# This notebook will serve as a way to implement character generation LSTM and other implementation

In [None]:
import torch
from torch.utils.data import DataLoader, random_split, Dataset
import torch.nn as nn
from torch.nn.utils.rnn import pad_sequence
import re
import numpy as np
import pickle
from transformers import PreTrainedTokenizerFast
import math

from functools import partial

# Data preparation

In [None]:
TOKENIZERS_PARALLELISM=True

tokenizer = PreTrainedTokenizerFast(
    tokenizer_file="/kaggle/input/subword-rnn-lstm/rap_tokenizer.json",
    pad_token = "<PAD>"
)

## Creation of the dataset

To increase the randomness during the training :

For each epoch the entire corpus will have a random specific offset value in order that the model during training doesn't see the exact same text during X epochs.

In [None]:
dataset_ = np.load("/kaggle/input/subword-rnn-lstm/encoded.npy","r")

result = []

for t in dataset_:
    if t == tokenizer.convert_tokens_to_ids("α") : 
        current = []
        current.append(t)
    elif t == tokenizer.convert_tokens_to_ids("θ") :
        current.append(t)
        result.append(torch.tensor(current))
    else :
        current.append(t)
if current:  
    result.append(torch.tensor(current))

In [None]:
class SongDataset(Dataset):
    def __init__(self, texts, length_seq, stride, use_offset=True):
        self.samples = []
        self.length_seq = length_seq
        self.stride = stride

        for text in texts:
            L = len(text)

            offset = torch.randint(0, stride, (1,)).item() if use_offset else 0

            # --- Boucle principale ---
            for start in range(offset, max(1, L - self.length_seq), self.stride):
                x_start, x_end = start, start + self.length_seq
                y_start, y_end = start + 1, start + 1 + self.length_seq

                x = text[x_start:x_end]
                y = text[y_start:y_end]

                self.samples.append((x, y))

    def __len__(self):
        return len(self.samples)

    def __getitem__(self, idx):
        return self.samples[idx]

In [None]:
len_train = int(len(result) * 0.8)
len_test = len(result) - len_train

generator = torch.Generator().manual_seed(42)
train, test = random_split(result, [len_train, len_test], generator = generator)
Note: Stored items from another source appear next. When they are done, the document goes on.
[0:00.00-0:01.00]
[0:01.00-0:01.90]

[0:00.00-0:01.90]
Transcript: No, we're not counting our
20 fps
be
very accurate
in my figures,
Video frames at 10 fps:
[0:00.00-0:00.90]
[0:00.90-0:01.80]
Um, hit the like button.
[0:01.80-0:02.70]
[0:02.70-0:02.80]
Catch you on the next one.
train_ds = SongDataset(train, length_seq=256, stride = 16, use_offset = True)
test_ds = SongDataset(test, length_seq=256, stride = 16, use_offset = False)

## Creation of Dataloader and co

In [None]:
def collate_batch(batch, tokenizer):
    # batch = list of (X, Y) tuples from your Dataset
    X, Y = zip(*batch)

    # Pad each side to the longest sequence in the batch
    X_padded = pad_sequence(X, batch_first=True, padding_value=tokenizer.pad_token_id)
    Y_padded = pad_sequence(Y, batch_first=True, padding_value=tokenizer.pad_token_id)
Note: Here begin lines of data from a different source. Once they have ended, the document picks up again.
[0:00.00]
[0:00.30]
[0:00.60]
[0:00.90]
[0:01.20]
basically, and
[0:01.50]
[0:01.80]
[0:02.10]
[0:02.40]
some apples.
    # Return the structure expected by your model
    batch_enc = [ X_padded,Y_padded]

    return batch_enc

# Create a callable version of collate_fn with your tokenizer
collate_fn = partial(collate_batch, tokenizer=tokenizer)
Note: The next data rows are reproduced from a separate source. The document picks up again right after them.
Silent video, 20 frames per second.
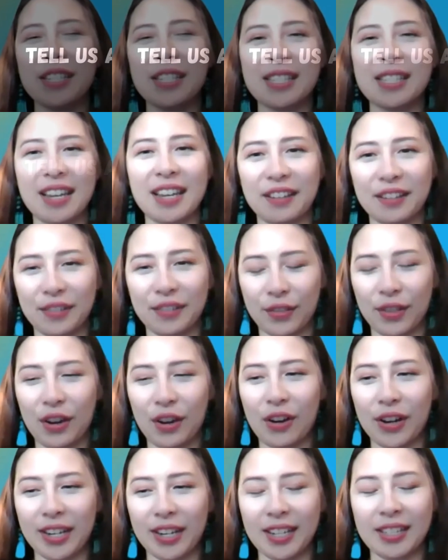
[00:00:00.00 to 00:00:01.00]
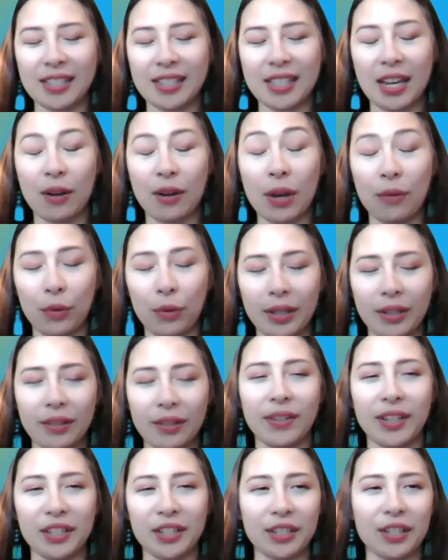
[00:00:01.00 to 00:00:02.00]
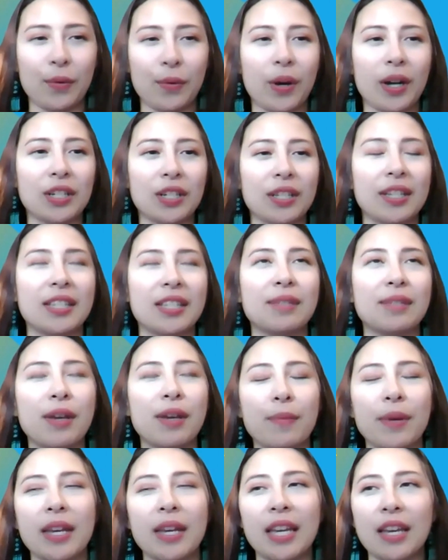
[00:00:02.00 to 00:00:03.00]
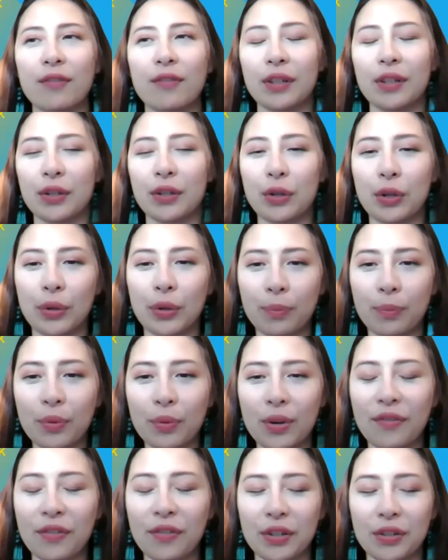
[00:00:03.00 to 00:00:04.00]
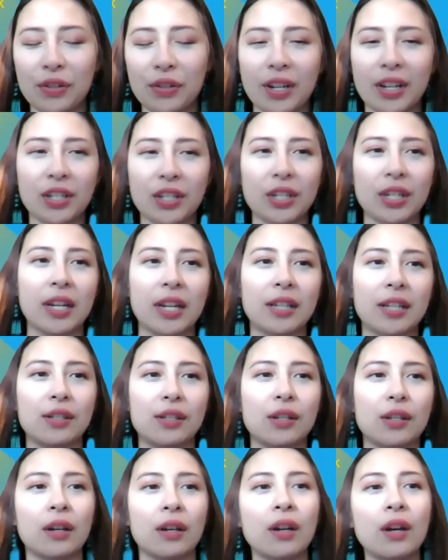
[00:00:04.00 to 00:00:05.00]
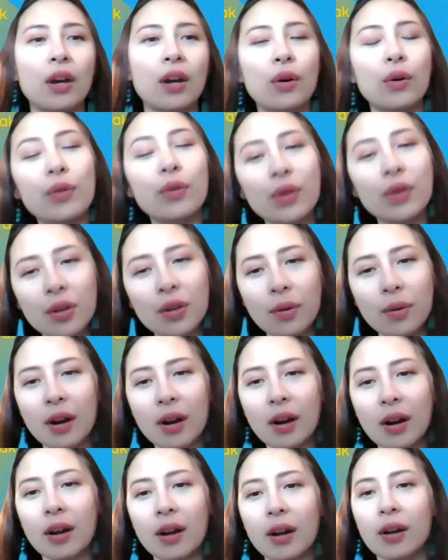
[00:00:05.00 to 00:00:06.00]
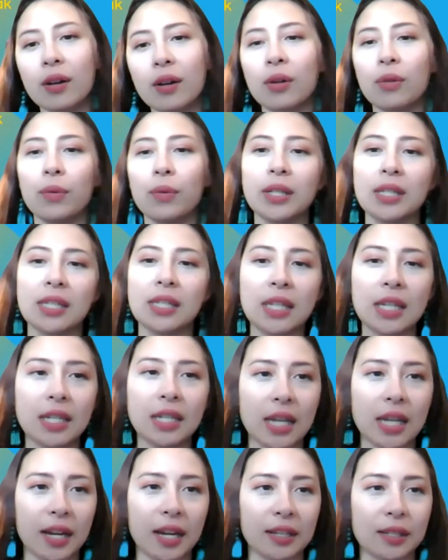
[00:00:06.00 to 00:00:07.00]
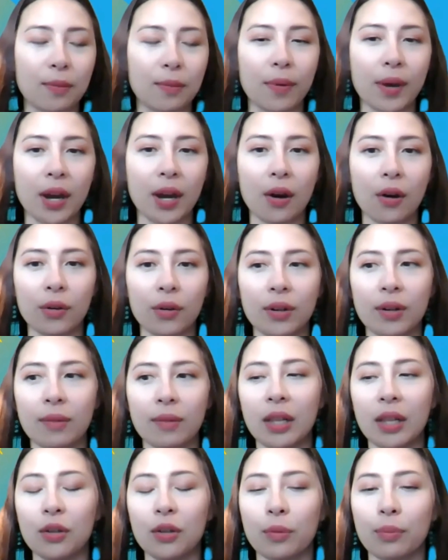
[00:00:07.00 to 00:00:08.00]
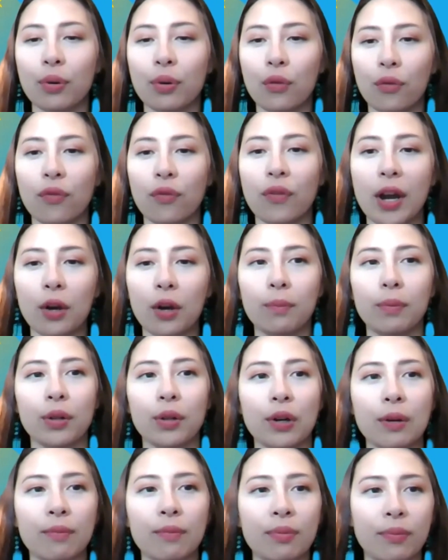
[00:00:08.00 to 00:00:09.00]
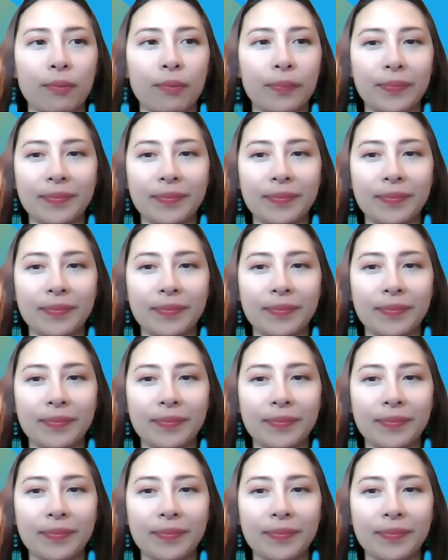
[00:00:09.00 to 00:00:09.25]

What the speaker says: the sake of the audience that will eventually watch this, maybe give a little brief introduction as to who you are, what SeaTec's about, a little profile blurb.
#Normally a function requires to specify the options at the initiation but partial allows to specify values for the required option that will
#be stored and then be used when the function will be called
# collate_fn(batch) == collate_batch(batch, tokenizer=tokenizer)

In [None]:
batch_size = 512

train_dl = DataLoader(train_ds, batch_size=batch_size, pin_memory=True, pin_memory_device="cuda:0", 
                        num_workers=4, prefetch_factor=4, shuffle=False, drop_last=True, collate_fn = collate_fn) #Shuffle False because we need the RNN to use previous sequences data to predict next one
test_dl = DataLoader(test_ds, batch_size=batch_size, pin_memory=True, pin_memory_device="cuda:0", 
                       num_workers=2, prefetch_factor=2, shuffle=False, drop_last=True, collate_fn = collate_fn)

## Models

### Training part

In [None]:
class LSTM_3_layers(nn.Module) :
    def __init__(self, vocab_size, embed_dim, hidden_size, batch_size, proba):
        super().__init__()

        self.batch_size = batch_size
        self.hidden_size = hidden_size
    
        self.lstm_layers = nn.ModuleList([nn.LSTMCell(embed_dim if i == 0 else hidden_size, hidden_size, bias=True) for i in range(3)])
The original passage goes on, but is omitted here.